There is no definitive position regarding the removal of implants after operative fixation of a TL fracture; neither is there a clear answer as to whether implants should be removed routinely, how long after the initial fracture stabilization, nor as to whether an implant should only be removed when it starts causing problems for the patient. The reason for this lies in the risks that any operative procedure presents. One year after implantation, degenerative changes in the disc generally cause a reduction of the intervertebral disc space, arthrosis of the zygapophysial joints and reduced movement of the fixated segment, and it is reported in the literature that after 8 years, adjacent fractures occur in a third of cases where the implant was not routinely removed [118]. Greater benefit lies in removing the implant in younger patients and with longer fixations that take into account several moving segments at least 12 months after the first procedure, and after the fracture has radiologically healed [122]. In cases of ankylosing spondylitis and with older patients, it is not recommended to remove the implant without a justified clinical reason [123].

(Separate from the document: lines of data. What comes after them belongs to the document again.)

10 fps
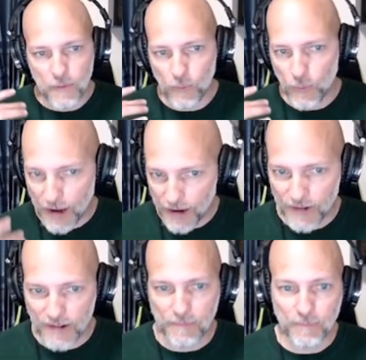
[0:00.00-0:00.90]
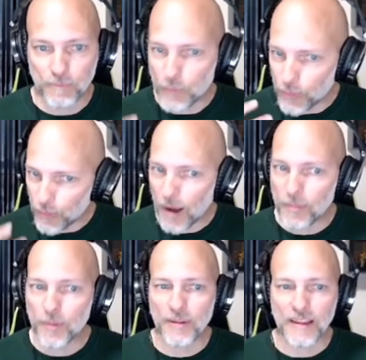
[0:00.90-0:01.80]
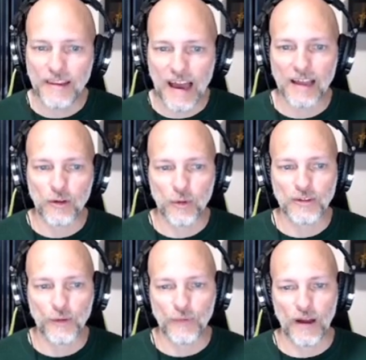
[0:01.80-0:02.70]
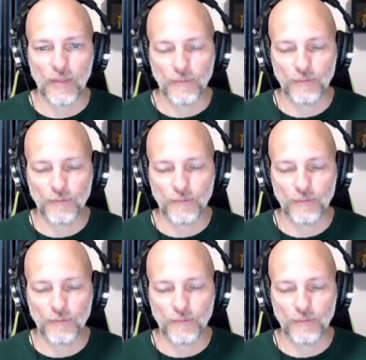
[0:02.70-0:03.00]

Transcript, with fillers: We're probably not going to fail them.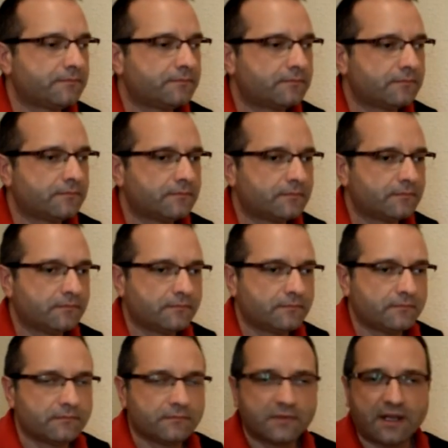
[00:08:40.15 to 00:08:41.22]
and
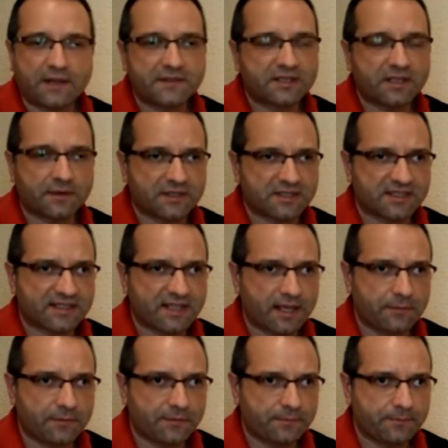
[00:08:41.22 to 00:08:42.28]
the sound is the
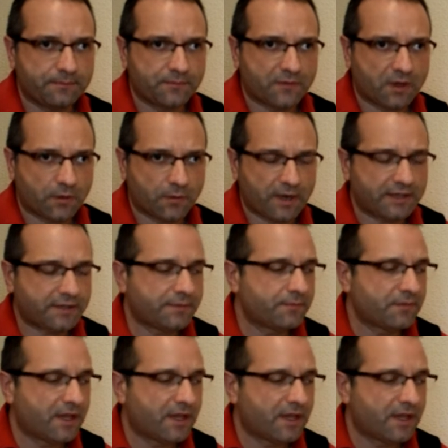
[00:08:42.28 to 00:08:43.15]
same. Alright?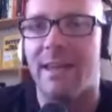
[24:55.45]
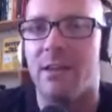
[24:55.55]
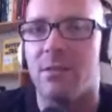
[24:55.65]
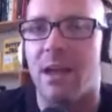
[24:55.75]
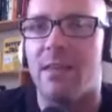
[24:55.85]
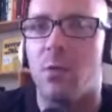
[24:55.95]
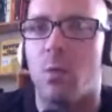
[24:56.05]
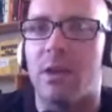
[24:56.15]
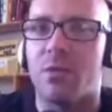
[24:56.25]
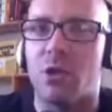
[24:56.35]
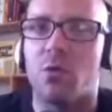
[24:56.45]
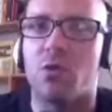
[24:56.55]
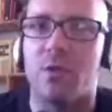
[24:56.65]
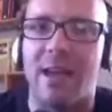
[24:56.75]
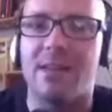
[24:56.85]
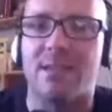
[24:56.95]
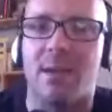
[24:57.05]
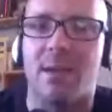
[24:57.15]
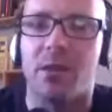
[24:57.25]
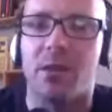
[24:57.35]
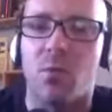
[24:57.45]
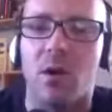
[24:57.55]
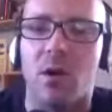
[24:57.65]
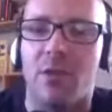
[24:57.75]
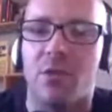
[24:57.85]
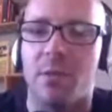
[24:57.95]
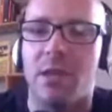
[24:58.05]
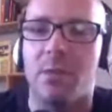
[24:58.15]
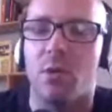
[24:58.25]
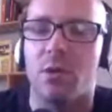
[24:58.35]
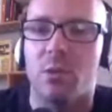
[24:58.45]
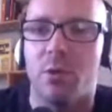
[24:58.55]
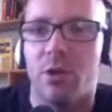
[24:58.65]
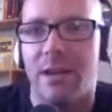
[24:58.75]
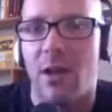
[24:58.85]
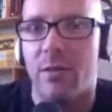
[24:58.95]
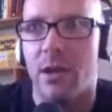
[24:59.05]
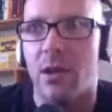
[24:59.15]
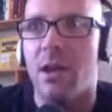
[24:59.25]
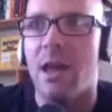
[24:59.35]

And I think whenever you create something for other people and you put it out there,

Even though most patients with symptomatic and asymptomatic implants feel a subjective improvement after removal, and even though operative removal of the implant is related to a low percentage of operative complications, the literature recommends individualized treatment of each patient, especially an in-depth discussion. Even if we discover a single broken screw, it is not necessary to remove it. Objective reasons for implant removal are infection, migration or endangered neurological structures, and issues related to the spine’s flexibility with long fixations. In the end, however, the patient’s decision must be respected [122].

Conclusion/summary

  1. 1.

    If a spinal injury is suspected, the patient must be immobilized and transferred directly from the site of injury to a specialized centre.

  2. 2.

    Adequate imaging is essential for the further treatment of the patient.

  3. 3.

    Classification based on the CT-scan is mandatory for further decision-making.

  4. 4.

    Conservative treatment is possible if no further deterioration is expected. Early mobilization combined with adequate pain management is essential. Follow-up must take place.

  5. 5.

    Operative treatment can prevent further deterioration and allows early mobilization in unstable fractures. Various techniques are available.

  6. 6.

    Early decompression and maintenance of an adequate mean arterial pressure are essential for recovery from spinal cord injuries.

  7. 7.

    Osteoporotic fractures are both an injury and a disease. Adequate therapy for the basic disease is mandatory.

  8. 8.

    Implant removal is an individual patient-based decision.